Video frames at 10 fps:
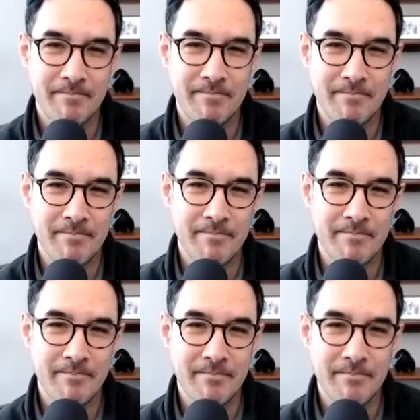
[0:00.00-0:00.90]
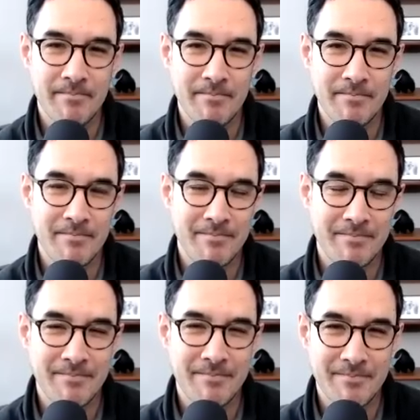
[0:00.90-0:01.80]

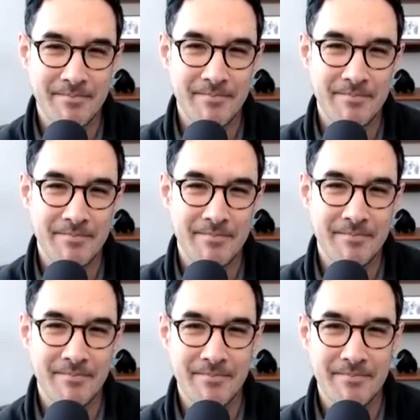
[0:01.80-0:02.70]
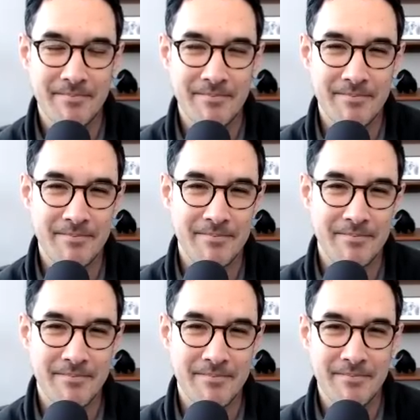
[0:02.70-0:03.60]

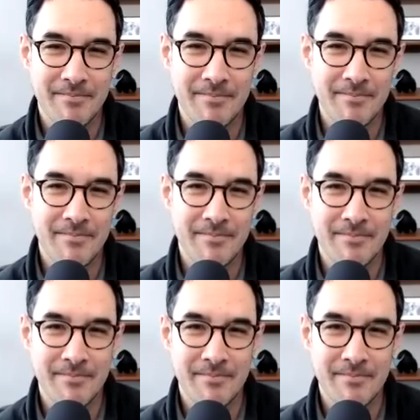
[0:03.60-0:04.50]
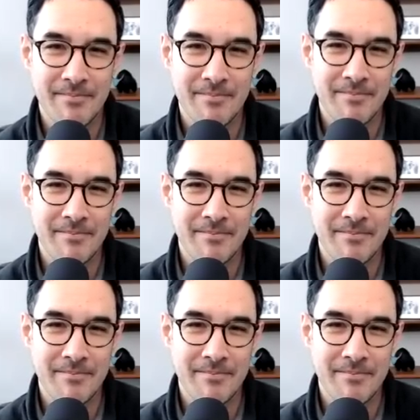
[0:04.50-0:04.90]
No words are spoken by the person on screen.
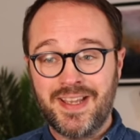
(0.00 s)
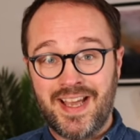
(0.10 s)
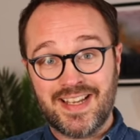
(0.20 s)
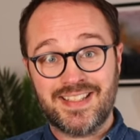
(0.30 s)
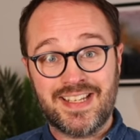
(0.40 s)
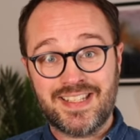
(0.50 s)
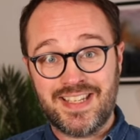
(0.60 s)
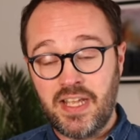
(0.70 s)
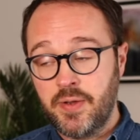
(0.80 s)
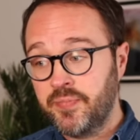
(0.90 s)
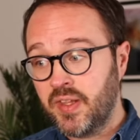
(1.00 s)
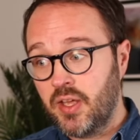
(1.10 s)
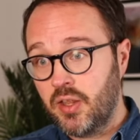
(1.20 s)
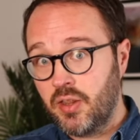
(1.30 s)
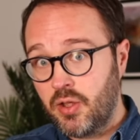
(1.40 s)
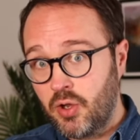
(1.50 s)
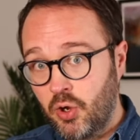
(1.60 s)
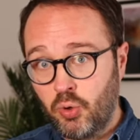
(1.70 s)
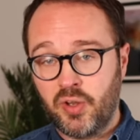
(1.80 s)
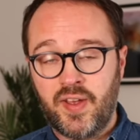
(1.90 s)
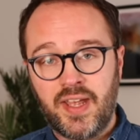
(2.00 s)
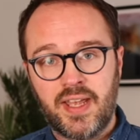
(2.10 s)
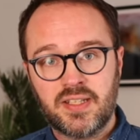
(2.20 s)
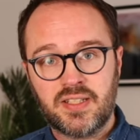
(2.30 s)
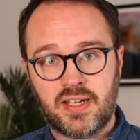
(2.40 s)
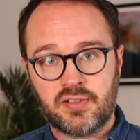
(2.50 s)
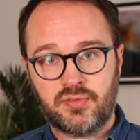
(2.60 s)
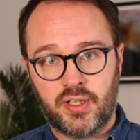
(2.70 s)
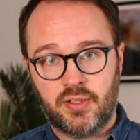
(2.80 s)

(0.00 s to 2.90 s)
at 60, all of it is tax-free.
⁂
WORK INSTRUCTIONS
Leave the pictures out, and print every line of the listing exactly as written.

FINISHED EXERCISE
Video frames at 10 fps:
[0:00.00-0:00.90]
[0:00.90-0:01.80]

[0:01.80-0:02.70]
[0:02.70-0:03.60]

[0:03.60-0:04.50]
[0:04.50-0:04.90]
No words are spoken by the person on screen.
(0.00 s)
(0.10 s)
(0.20 s)
(0.30 s)
(0.40 s)
(0.50 s)
(0.60 s)
(0.70 s)
(0.80 s)
(0.90 s)
(1.00 s)
(1.10 s)
(1.20 s)
(1.30 s)
(1.40 s)
(1.50 s)
(1.60 s)
(1.70 s)
(1.80 s)
(1.90 s)
(2.00 s)
(2.10 s)
(2.20 s)
(2.30 s)
(2.40 s)
(2.50 s)
(2.60 s)
(2.70 s)
(2.80 s)

(0.00 s to 2.90 s)
at 60, all of it is tax-free.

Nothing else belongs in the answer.